Rendre l’opéra accessible, par ailleurs, c’est offrir un produit reconnaissable (des airs célèbres) sans pour autant négliger les amateurs aguerris qu’on risquerait de s’aliéner. «Je m’arrange toujours pour allier les deux. Des airs connus, des œuvres moins connues, mais toujours de grands compositeurs» , assure Mme Chalfoun.

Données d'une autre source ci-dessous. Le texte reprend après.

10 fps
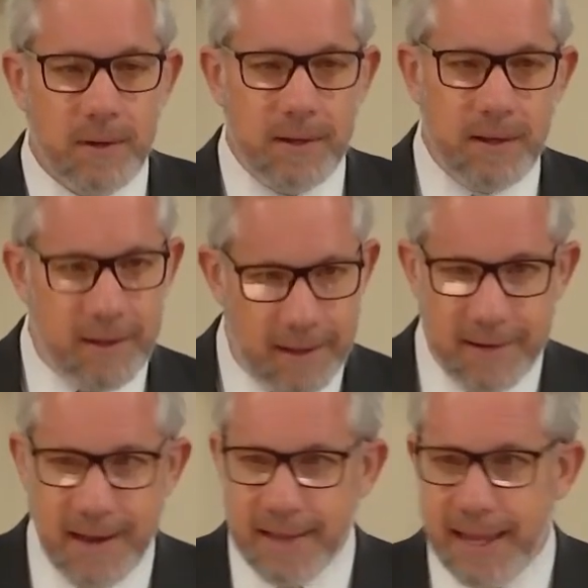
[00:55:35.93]

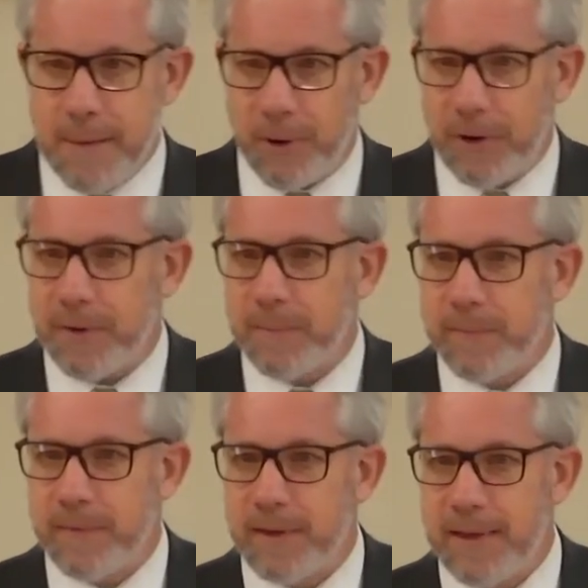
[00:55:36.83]
That's not labor.
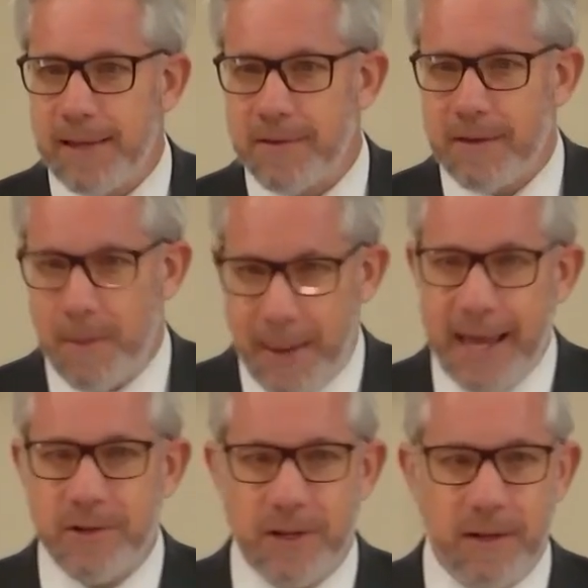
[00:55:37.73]
That's
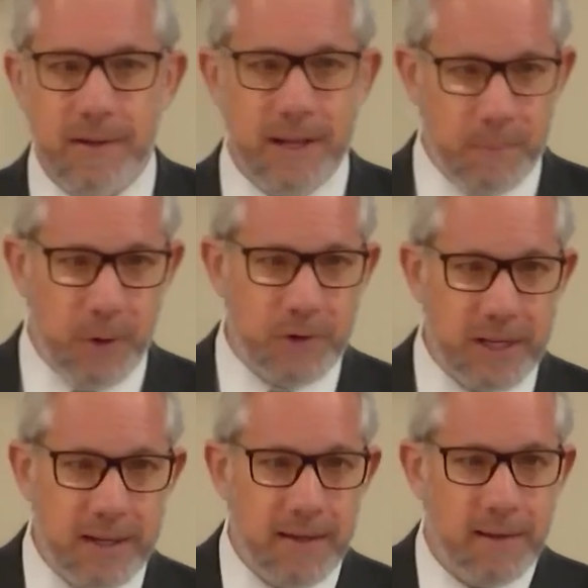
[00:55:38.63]
compassion. That's
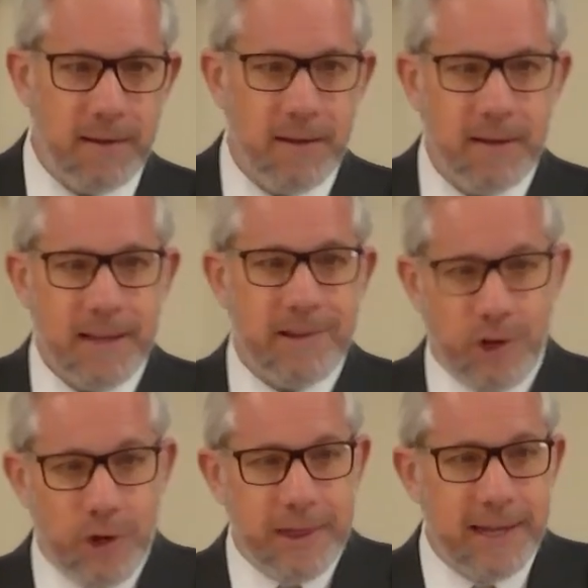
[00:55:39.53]
mercy. That's a
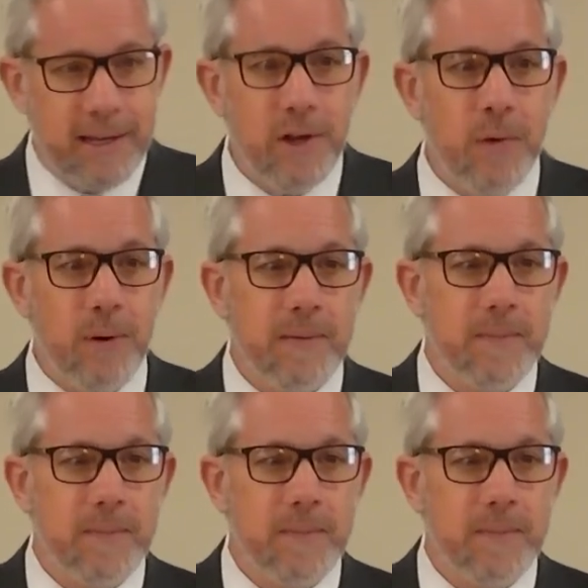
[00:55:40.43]
good thing to do.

Rendre l’opéra accessible, c’est aussi l’ouvrir à toutes les bourses. C’est pourquoi les billets les plus chers se vendent 35 $ (on en trouve même à 7 $) au FestivalOpéra. Il y a même un concert gratuit, en plein air, chaque année, qui nous fait découvrir les titulaires des Jeunes Ambassadeurs lyriques, un programme international d’aide et de développement de carrière pour les interprètes les plus talentueux de 18 à 35 ans. «Les gens apprécient énormément. Chaque fois, on brise des records d’assistance» , indique la directrice, pour qui la musique et le chant lyrique sont gages de bonheur. «La voix qui chante nous rend heureux. On ne sait jamais pourquoi, mais ça nous donne la chair de poule. C’est une chose unique qui nous fait du bien, même quand elle nous fait pleurer» , dit-elle.
Et pour l’avenir?
Il y aurait actuellement une entreprise générale de démocratisation de l’art lyrique (même l’Opéra de Montréal offre des billets à 40 $), mais en ce qui concerne Mme Chalfoun, la chose est désormais entendue au FestivalOpéra, tant et si bien qu’on en est à penser à une prochaine étape qui serait d’exporter le produit. «Le festival ne quitterait jamais Saint-Eustache, mais je voudrais que nos productions puissent partir en tournée. Même si on les diffuse en vidéo, je trouve ça dommage que ça s’arrête ici. Il faut toujours avoir un rêve. Nous avons d’excellents artistes, au Québec. Ils sont bien formés, bien développés, il faut les montrer. Au Québec, au Canada et, pourquoi pas, partout dans le monde» , dit-elle.